### WHAT IS NEEDED
Here the requirement is to repeat every record exactly, in full.

### RECORDS SUPPLIED
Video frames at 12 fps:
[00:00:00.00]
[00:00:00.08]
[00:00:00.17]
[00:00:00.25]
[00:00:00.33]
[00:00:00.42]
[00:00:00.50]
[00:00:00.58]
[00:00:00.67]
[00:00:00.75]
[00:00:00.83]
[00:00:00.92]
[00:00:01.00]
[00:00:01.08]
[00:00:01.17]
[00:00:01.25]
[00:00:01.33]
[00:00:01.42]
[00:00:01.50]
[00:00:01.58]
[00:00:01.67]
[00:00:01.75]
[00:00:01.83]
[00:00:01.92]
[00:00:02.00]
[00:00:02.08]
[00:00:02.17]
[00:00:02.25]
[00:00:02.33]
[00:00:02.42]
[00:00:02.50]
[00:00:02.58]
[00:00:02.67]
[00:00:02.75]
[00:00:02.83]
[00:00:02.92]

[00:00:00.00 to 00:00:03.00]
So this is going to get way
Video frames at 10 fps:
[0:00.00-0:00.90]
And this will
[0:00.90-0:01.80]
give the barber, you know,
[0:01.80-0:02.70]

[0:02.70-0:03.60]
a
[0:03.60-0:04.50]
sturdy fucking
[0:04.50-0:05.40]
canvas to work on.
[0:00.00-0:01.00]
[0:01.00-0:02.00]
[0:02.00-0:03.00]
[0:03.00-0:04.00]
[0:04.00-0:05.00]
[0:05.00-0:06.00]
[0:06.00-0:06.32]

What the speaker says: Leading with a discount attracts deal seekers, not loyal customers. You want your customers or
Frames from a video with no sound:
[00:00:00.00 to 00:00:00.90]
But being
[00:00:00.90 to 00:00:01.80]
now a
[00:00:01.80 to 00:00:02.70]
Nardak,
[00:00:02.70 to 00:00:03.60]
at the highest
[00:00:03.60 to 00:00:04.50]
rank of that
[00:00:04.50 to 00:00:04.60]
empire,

### FINAL ANSWER
Video frames at 12 fps:
[00:00:00.00]
[00:00:00.08]
[00:00:00.17]
[00:00:00.25]
[00:00:00.33]
[00:00:00.42]
[00:00:00.50]
[00:00:00.58]
[00:00:00.67]
[00:00:00.75]
[00:00:00.83]
[00:00:00.92]
[00:00:01.00]
[00:00:01.08]
[00:00:01.17]
[00:00:01.25]
[00:00:01.33]
[00:00:01.42]
[00:00:01.50]
[00:00:01.58]
[00:00:01.67]
[00:00:01.75]
[00:00:01.83]
[00:00:01.92]
[00:00:02.00]
[00:00:02.08]
[00:00:02.17]
[00:00:02.25]
[00:00:02.33]
[00:00:02.42]
[00:00:02.50]
[00:00:02.58]
[00:00:02.67]
[00:00:02.75]
[00:00:02.83]
[00:00:02.92]

[00:00:00.00 to 00:00:03.00]
So this is going to get way
Video frames at 10 fps:
[0:00.00-0:00.90]
And this will
[0:00.90-0:01.80]
give the barber, you know,
[0:01.80-0:02.70]

[0:02.70-0:03.60]
a
[0:03.60-0:04.50]
sturdy fucking
[0:04.50-0:05.40]
canvas to work on.
[0:00.00-0:01.00]
[0:01.00-0:02.00]
[0:02.00-0:03.00]
[0:03.00-0:04.00]
[0:04.00-0:05.00]
[0:05.00-0:06.00]
[0:06.00-0:06.32]

What the speaker says: Leading with a discount attracts deal seekers, not loyal customers. You want your customers or
Frames from a video with no sound:
[00:00:00.00 to 00:00:00.90]
But being
[00:00:00.90 to 00:00:01.80]
now a
[00:00:01.80 to 00:00:02.70]
Nardak,
[00:00:02.70 to 00:00:03.60]
at the highest
[00:00:03.60 to 00:00:04.50]
rank of that
[00:00:04.50 to 00:00:04.60]
empire,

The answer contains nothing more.